Недуг оказался эпилепсией, но Варя все же запомнила совет для будущего. Когда – не дай Бог! – медицина исчерпает все свои средства и распишется в собственной беспомощности…
Все двери в особняке открывались абсолютно бесшумно, поскольку Роман Трифонович не терпел никаких скрипов, и Варя скорее почувствовала, что в ее спальню кто-то вошел. Повернула голову, всмотрелась.
У портьеры стоял муж. В халате и домашних ковровых шлепанцах. И было очень похоже, что вид у него виноватый.
– Я принял Грапу на службу, – почему-то сообщил он. – Со вчерашнего дня.
– Ты очень правильно поступил.
– Думаю, Надюше будет легче.
– Очень надеюсь на это. Чего ты стоишь у дверей? Ты куда-то торопишься?
– Нет. – Роман Трифонович как-то не очень уверенно приблизился к семейному ложу, присел на пуфик у ног Вари. – Завтра Феничку хоронят.

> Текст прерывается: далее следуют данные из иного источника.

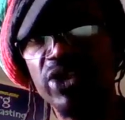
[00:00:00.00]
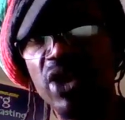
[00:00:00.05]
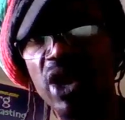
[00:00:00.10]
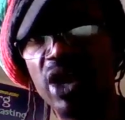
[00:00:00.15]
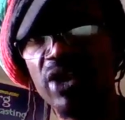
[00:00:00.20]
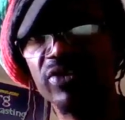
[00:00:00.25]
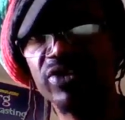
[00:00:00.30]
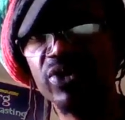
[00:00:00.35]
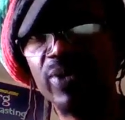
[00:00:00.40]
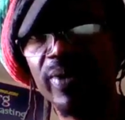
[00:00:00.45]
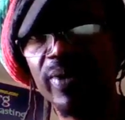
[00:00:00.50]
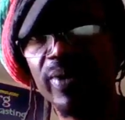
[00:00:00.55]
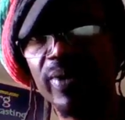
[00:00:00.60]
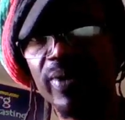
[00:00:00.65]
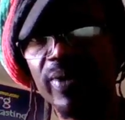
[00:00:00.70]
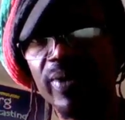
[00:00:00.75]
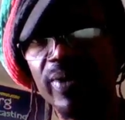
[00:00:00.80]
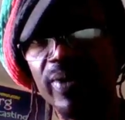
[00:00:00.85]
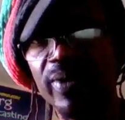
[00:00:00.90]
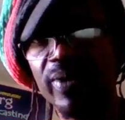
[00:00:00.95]
in honor of
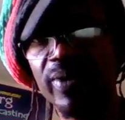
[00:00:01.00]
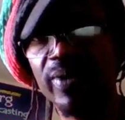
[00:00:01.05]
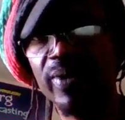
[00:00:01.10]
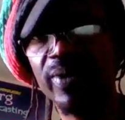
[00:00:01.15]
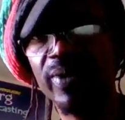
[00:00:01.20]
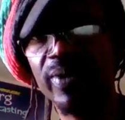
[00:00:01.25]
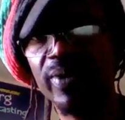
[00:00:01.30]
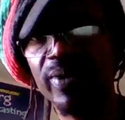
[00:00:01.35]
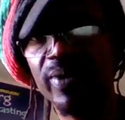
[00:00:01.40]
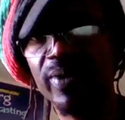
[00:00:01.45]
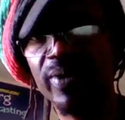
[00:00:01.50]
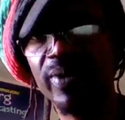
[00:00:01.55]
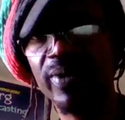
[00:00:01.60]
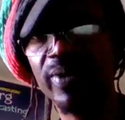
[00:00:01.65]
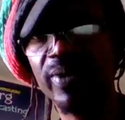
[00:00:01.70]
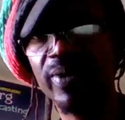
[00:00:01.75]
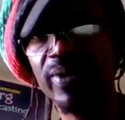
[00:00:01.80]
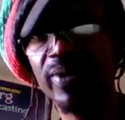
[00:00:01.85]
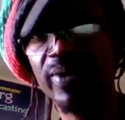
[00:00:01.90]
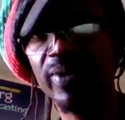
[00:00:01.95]
29-year-old James
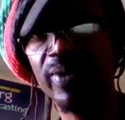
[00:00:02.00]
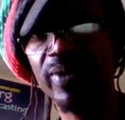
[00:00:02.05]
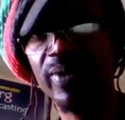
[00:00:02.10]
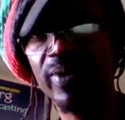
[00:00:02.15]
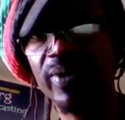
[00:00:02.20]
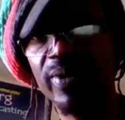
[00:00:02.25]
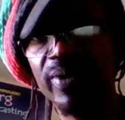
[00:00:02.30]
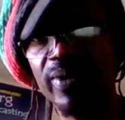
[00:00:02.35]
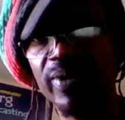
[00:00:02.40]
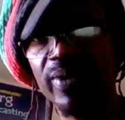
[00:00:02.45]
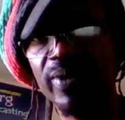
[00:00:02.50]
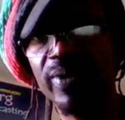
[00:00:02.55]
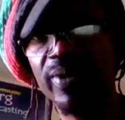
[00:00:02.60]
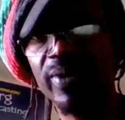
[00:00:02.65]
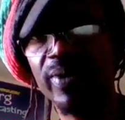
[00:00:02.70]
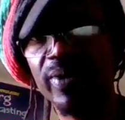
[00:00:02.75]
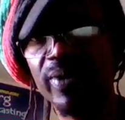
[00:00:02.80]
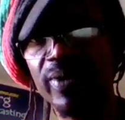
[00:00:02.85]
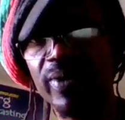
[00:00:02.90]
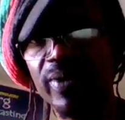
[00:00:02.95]
Shaw Jr. of
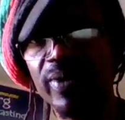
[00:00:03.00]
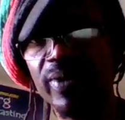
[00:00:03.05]
Nashville.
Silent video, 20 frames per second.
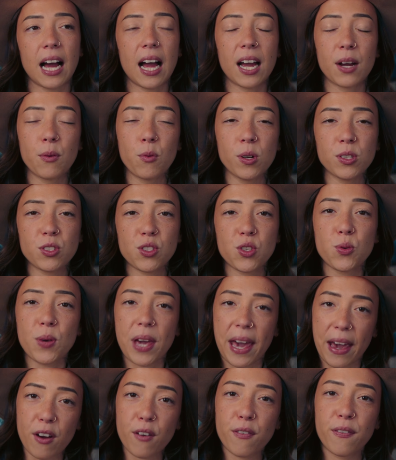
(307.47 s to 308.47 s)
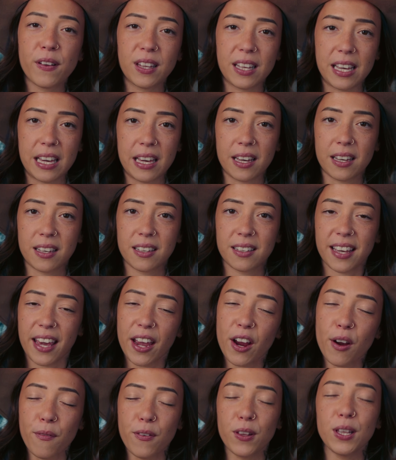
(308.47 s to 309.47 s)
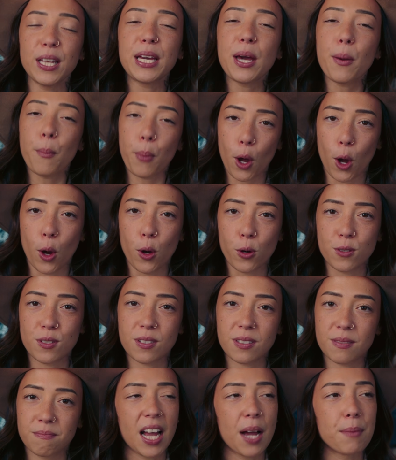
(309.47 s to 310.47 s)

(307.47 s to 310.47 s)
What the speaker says: I want to carefully compose.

Я пойду на похороны.
Варя вздохнула, вытерла набежавшие слезы.
– Поклонись ей от меня.
Хомяков молча покивал. Помолчали.
– Может быть, следует как-то деликатно помочь родителям? Наденька говорила, что Феничка была единственным ребенком.
– Да. – Роман Трифонович тяжело, медленно вздохнул. – Ты прости меня, Варенька. Прости.
– И ты меня прости, Роман.
Хомяков покивал, неуверенно поднялся.
– Куда же ты? Когда так страшно, надо быть вместе.
Варя улыбнулась, и, выпростав из-под одеяла руку, протянула ему.
– Варенька…
Роман Трифонович упал на колени, схватил ее руку, поцеловал, прижал к груди.
– Занесло меня, Варенька. Занесло…
Грапа не вернулась домой ни в эту ночь, ни в последующие. По ее просьбе в палате поставили раскладную койку, и горничная чутко дремала на ней, ловя каждый вздох Наденьки.
– Так для барышни спокойнее будет, Варвара Ивановна. А спокой сейчас – главное для нее.
– Как ночь прошла?
– Раз только прошептала. Тихо так, но я расслышала.
– Что ты расслышала?
Грапа помолчала, точно припоминая. Потом вздохнула:
– Устала, говорит. «Боже мой, как я устала». Вот так, слово в слово.